A rifle fired in the confines of a house is almost certainly going to cause permanent hearing damage to you and anyone else in the room.
No more than a shotgun, given similar barrel length.
http://www.freehearingtest.com/hia_gunfirenoise.shtml
Table 1. SHOTGUN NOISE DATA (DECIBEL AVERAGES)
.410 Bore
28" barrel...............150dB
26" barrel...............150.25dB
18" barrel...............156.30dB
20 Gauge
28" barrel...............152.50dB
22" barrel...............154.75dB
12 Gauge
28" barrel...............151.50dB
26" barrel...............156.10dB
18" barrel..............161.50dB
Table 2. CENTERFIRE RIFLE DATA
.223, 55gr. Commercial load 18 _" barrel.....155.5dB
.243 in 22" barrel...........................155.9dB
.30-30 in 20" barrel.........................156.0dB
7mm Magnum in 20" barrel.....................157.5dB
.308 in 24" barrel...........................156.2dB
.30-06 in 24" barrel.........................158.5dB
.30-06 in 18 _" barrel.......................163.2dB
.375 — 18" barrel with muzzle brake...........170 dB
Table 3. CENTERFIRE PISTOL DATA
.25 ACP...........155.0 dB
.32 LONG..........152.4 dB
.32 ACP...........153.5 dB
.380..............157.7 dB
9mm...............159.8 dB
.38 S&W...........153.5 dB
.38 Spl...........156.3 dB
.357 Magnum.......164.3 dB
.41 Magnum........163.2 dB
.44 Spl...........155.9 dB
.45 ACP...........157.0 dB
.45 COLT..........154.7 dB
There doesn't seem to be a huge difference between shotgun, pistol, and rifle noise levels, although the sound spectrum is undoubtedly different.

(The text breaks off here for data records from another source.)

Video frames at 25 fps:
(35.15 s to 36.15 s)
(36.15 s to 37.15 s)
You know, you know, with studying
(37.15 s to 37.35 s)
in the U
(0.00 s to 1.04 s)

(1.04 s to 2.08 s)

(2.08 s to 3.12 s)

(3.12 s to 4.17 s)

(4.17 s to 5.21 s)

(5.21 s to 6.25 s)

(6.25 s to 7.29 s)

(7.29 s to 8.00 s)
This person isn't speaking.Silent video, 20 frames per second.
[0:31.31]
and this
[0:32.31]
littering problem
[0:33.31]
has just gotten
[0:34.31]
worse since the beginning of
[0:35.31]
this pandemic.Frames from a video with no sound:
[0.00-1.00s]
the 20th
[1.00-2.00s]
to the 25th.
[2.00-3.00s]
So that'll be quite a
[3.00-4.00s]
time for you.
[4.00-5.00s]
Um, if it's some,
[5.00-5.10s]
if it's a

There is a correlation with caliber (e.g., .30-06 is louder than .223 and .357 is considerably louder than 9mm or .45). There's a tight correlation with barrel length (shorter is louder for any given caliber), but less correlation with velocity. For all the 7.62x39mm shooters out there, I'd assume the sound levels would be about the same as .30-30, which it resembles.
For those who don't grok decibels, it's a logarithmic scale (usually log10); a 3dB difference equals twice the radiated acoustic energy, and a 10dB difference is ten times the radiated acoustic energy. The ear perceives a 10dB difference as a doubling in volume, and IIRC the average person can just barely distinguish a 1dB difference. A car interior at highway speeds is 60-70 dB, a vacuum cleaner in the 80's to 90dB, I think, for perspective.
The upshot is, if you have to shoot in self-defense in an HD situation, you will probably suffer some degree of hearing damage, and pretty much any effective choice (carbine, shotgun, pistol) is equally likely to cause such damage, sans suppressor. But if low probability of hearing damage were the primary criterion for choosing an HD gun, we'd all be using .22 carbines with subsonic ammo.
And while some of the small caliber, high velocity rounds tend to actually penetrate less than handgun rounds, most rifle cartridges will exit your home with considerable energy.
A loaded brick-and-mortar exterior wall will stop most intermediate caliber rifle rounds (and our house is brick), but when I keep a carbine for HD, I load it with lightweight JHP's anyway. I'll trade a little gelatin penetration for less wall penetration in that caliber (which is the same tradeoff a shotgunner would be making in situations in which wall penetration were a concern).
I don't dispute that the shotgun is an HD weapon
par excellence, but I would argue that given intelligent load selection, a .223 carbine can also be.